Saved entries:
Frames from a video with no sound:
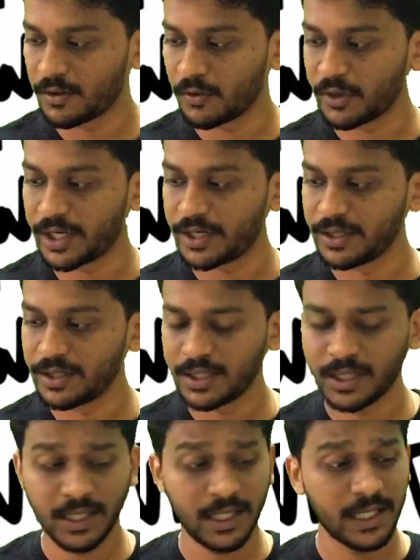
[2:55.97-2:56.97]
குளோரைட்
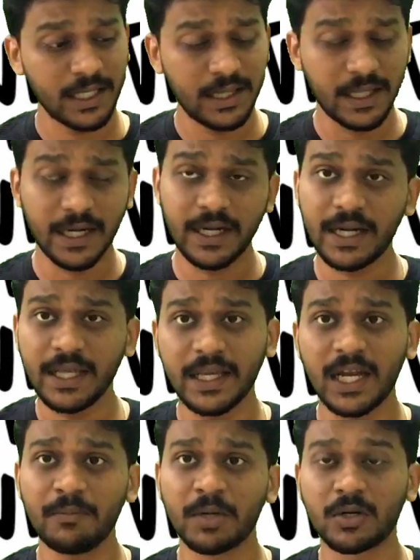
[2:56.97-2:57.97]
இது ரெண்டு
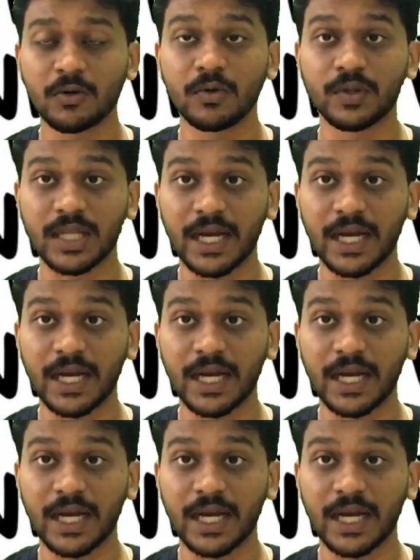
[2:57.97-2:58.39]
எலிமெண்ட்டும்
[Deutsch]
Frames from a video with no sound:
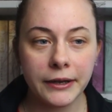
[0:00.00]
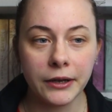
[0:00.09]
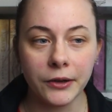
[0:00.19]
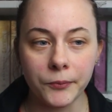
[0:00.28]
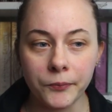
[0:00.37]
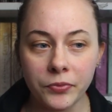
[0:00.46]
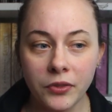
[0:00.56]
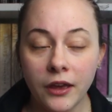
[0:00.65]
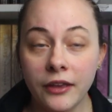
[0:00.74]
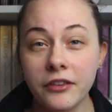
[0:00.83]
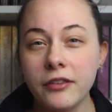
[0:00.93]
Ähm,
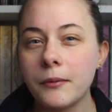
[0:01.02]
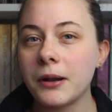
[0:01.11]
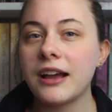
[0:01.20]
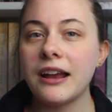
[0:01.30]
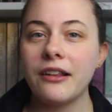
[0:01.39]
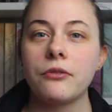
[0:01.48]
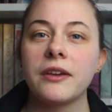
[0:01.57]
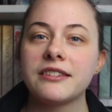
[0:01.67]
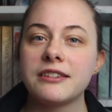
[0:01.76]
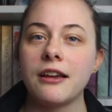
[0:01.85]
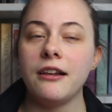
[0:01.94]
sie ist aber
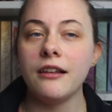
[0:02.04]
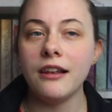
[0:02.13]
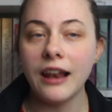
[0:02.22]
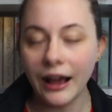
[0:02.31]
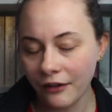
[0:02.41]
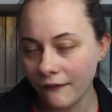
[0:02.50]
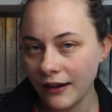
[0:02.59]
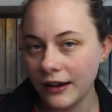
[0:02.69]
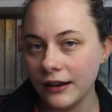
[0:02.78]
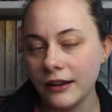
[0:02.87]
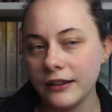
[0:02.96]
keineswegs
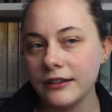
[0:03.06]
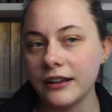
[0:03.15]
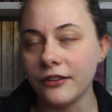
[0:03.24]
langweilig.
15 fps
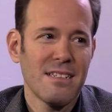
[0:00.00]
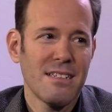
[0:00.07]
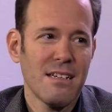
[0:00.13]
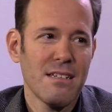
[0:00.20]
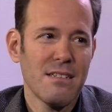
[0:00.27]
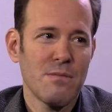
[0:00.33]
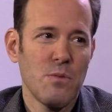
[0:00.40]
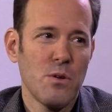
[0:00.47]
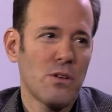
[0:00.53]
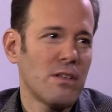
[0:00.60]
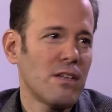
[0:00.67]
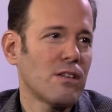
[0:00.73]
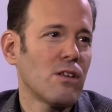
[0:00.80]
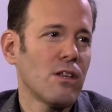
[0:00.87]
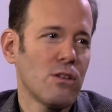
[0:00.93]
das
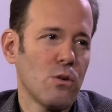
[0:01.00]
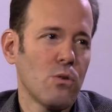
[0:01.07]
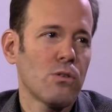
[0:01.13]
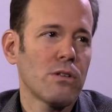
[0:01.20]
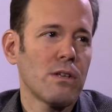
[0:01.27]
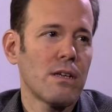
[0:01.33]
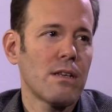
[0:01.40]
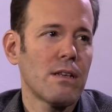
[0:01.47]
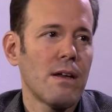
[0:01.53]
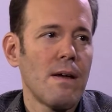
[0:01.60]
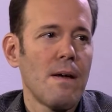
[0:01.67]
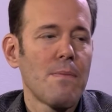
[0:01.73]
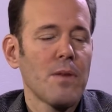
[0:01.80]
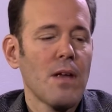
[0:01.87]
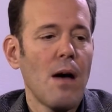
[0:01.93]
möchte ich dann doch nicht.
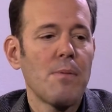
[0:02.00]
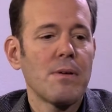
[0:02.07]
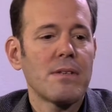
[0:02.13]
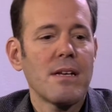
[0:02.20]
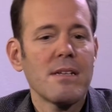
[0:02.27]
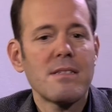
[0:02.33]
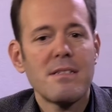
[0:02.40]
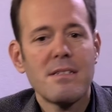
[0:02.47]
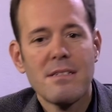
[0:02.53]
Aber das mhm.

* _What the task asks_: With the pictures omitted, print each line of the data above precisely as given.

* _Answer to this exercise_:
Frames from a video with no sound:
[2:55.97-2:56.97]
குளோரைட்
[2:56.97-2:57.97]
இது ரெண்டு
[2:57.97-2:58.39]
எலிமெண்ட்டும்
[Deutsch]
Frames from a video with no sound:
[0:00.00]
[0:00.09]
[0:00.19]
[0:00.28]
[0:00.37]
[0:00.46]
[0:00.56]
[0:00.65]
[0:00.74]
[0:00.83]
[0:00.93]
Ähm,
[0:01.02]
[0:01.11]
[0:01.20]
[0:01.30]
[0:01.39]
[0:01.48]
[0:01.57]
[0:01.67]
[0:01.76]
[0:01.85]
[0:01.94]
sie ist aber
[0:02.04]
[0:02.13]
[0:02.22]
[0:02.31]
[0:02.41]
[0:02.50]
[0:02.59]
[0:02.69]
[0:02.78]
[0:02.87]
[0:02.96]
keineswegs
[0:03.06]
[0:03.15]
[0:03.24]
langweilig.
15 fps
[0:00.00]
[0:00.07]
[0:00.13]
[0:00.20]
[0:00.27]
[0:00.33]
[0:00.40]
[0:00.47]
[0:00.53]
[0:00.60]
[0:00.67]
[0:00.73]
[0:00.80]
[0:00.87]
[0:00.93]
das
[0:01.00]
[0:01.07]
[0:01.13]
[0:01.20]
[0:01.27]
[0:01.33]
[0:01.40]
[0:01.47]
[0:01.53]
[0:01.60]
[0:01.67]
[0:01.73]
[0:01.80]
[0:01.87]
[0:01.93]
möchte ich dann doch nicht.
[0:02.00]
[0:02.07]
[0:02.13]
[0:02.20]
[0:02.27]
[0:02.33]
[0:02.40]
[0:02.47]
[0:02.53]
Aber das mhm.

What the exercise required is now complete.